Start of Block

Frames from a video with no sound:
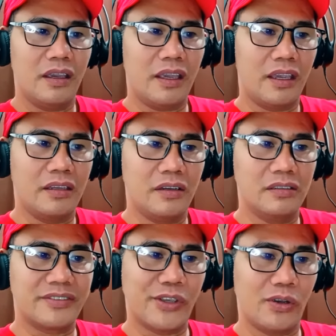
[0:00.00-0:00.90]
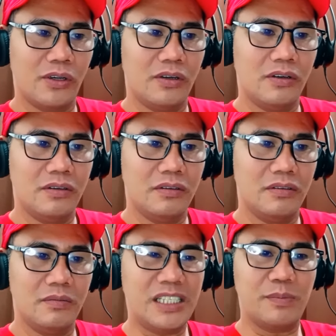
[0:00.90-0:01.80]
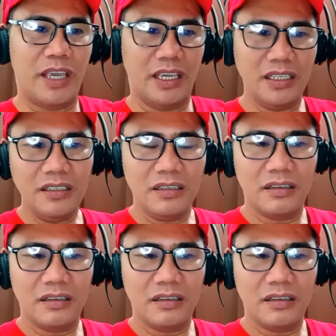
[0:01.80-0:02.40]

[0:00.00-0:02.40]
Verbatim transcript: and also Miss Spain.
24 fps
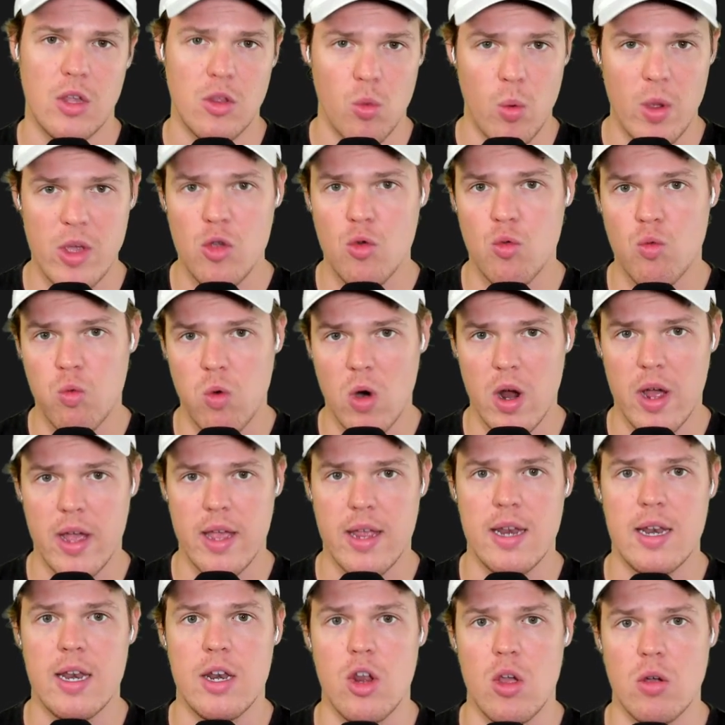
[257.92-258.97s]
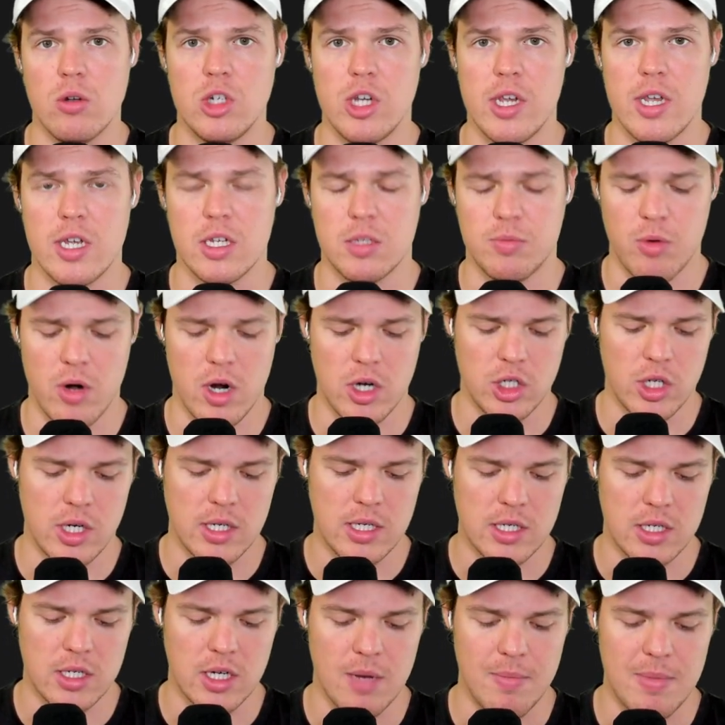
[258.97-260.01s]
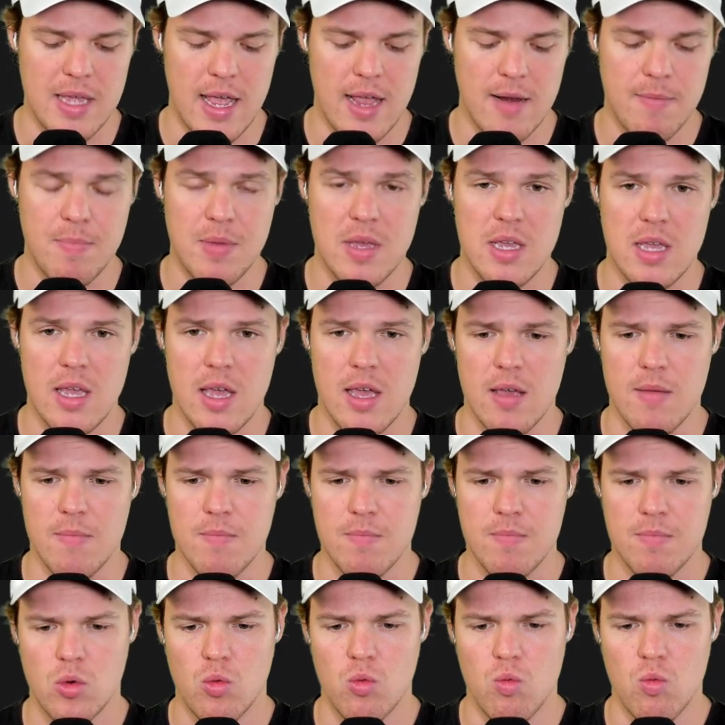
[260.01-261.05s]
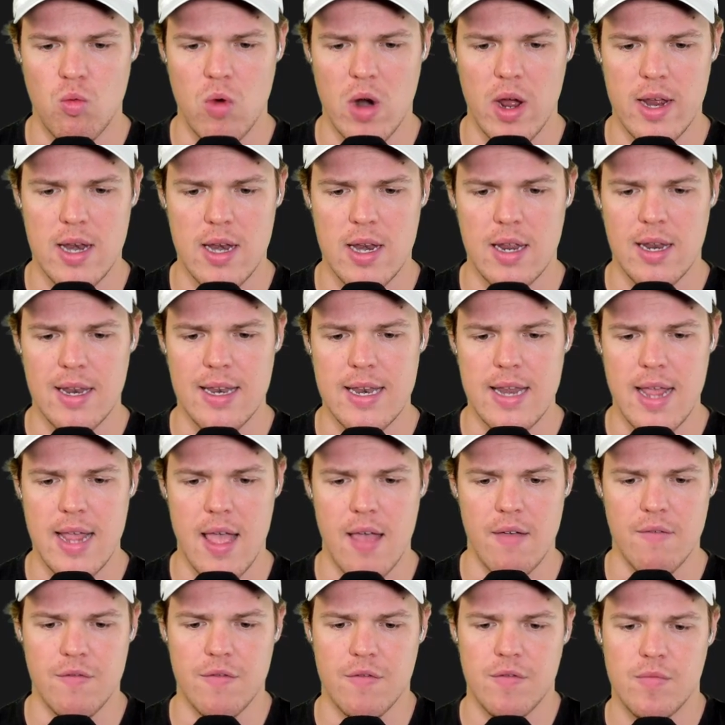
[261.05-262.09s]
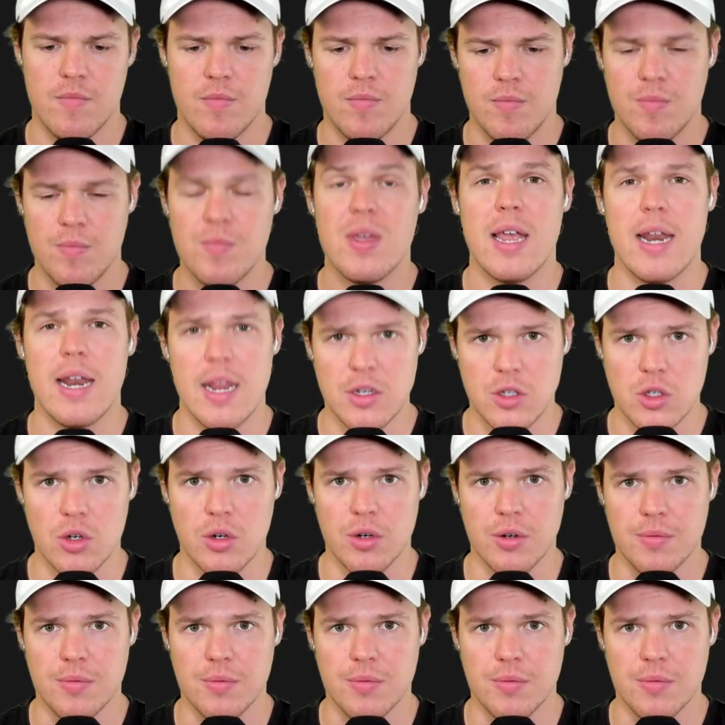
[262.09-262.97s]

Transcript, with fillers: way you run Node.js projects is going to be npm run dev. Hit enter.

End of Block

The span to retype runs from the line containing "[258.97-260.01s]" through the last line of the listing above, both ends included; copy it exactly, without pictures.

[258.97-260.01s]
[260.01-261.05s]
[261.05-262.09s]
[262.09-262.97s]

Transcript, with fillers: way you run Node.js projects is going to be npm run dev. Hit enter.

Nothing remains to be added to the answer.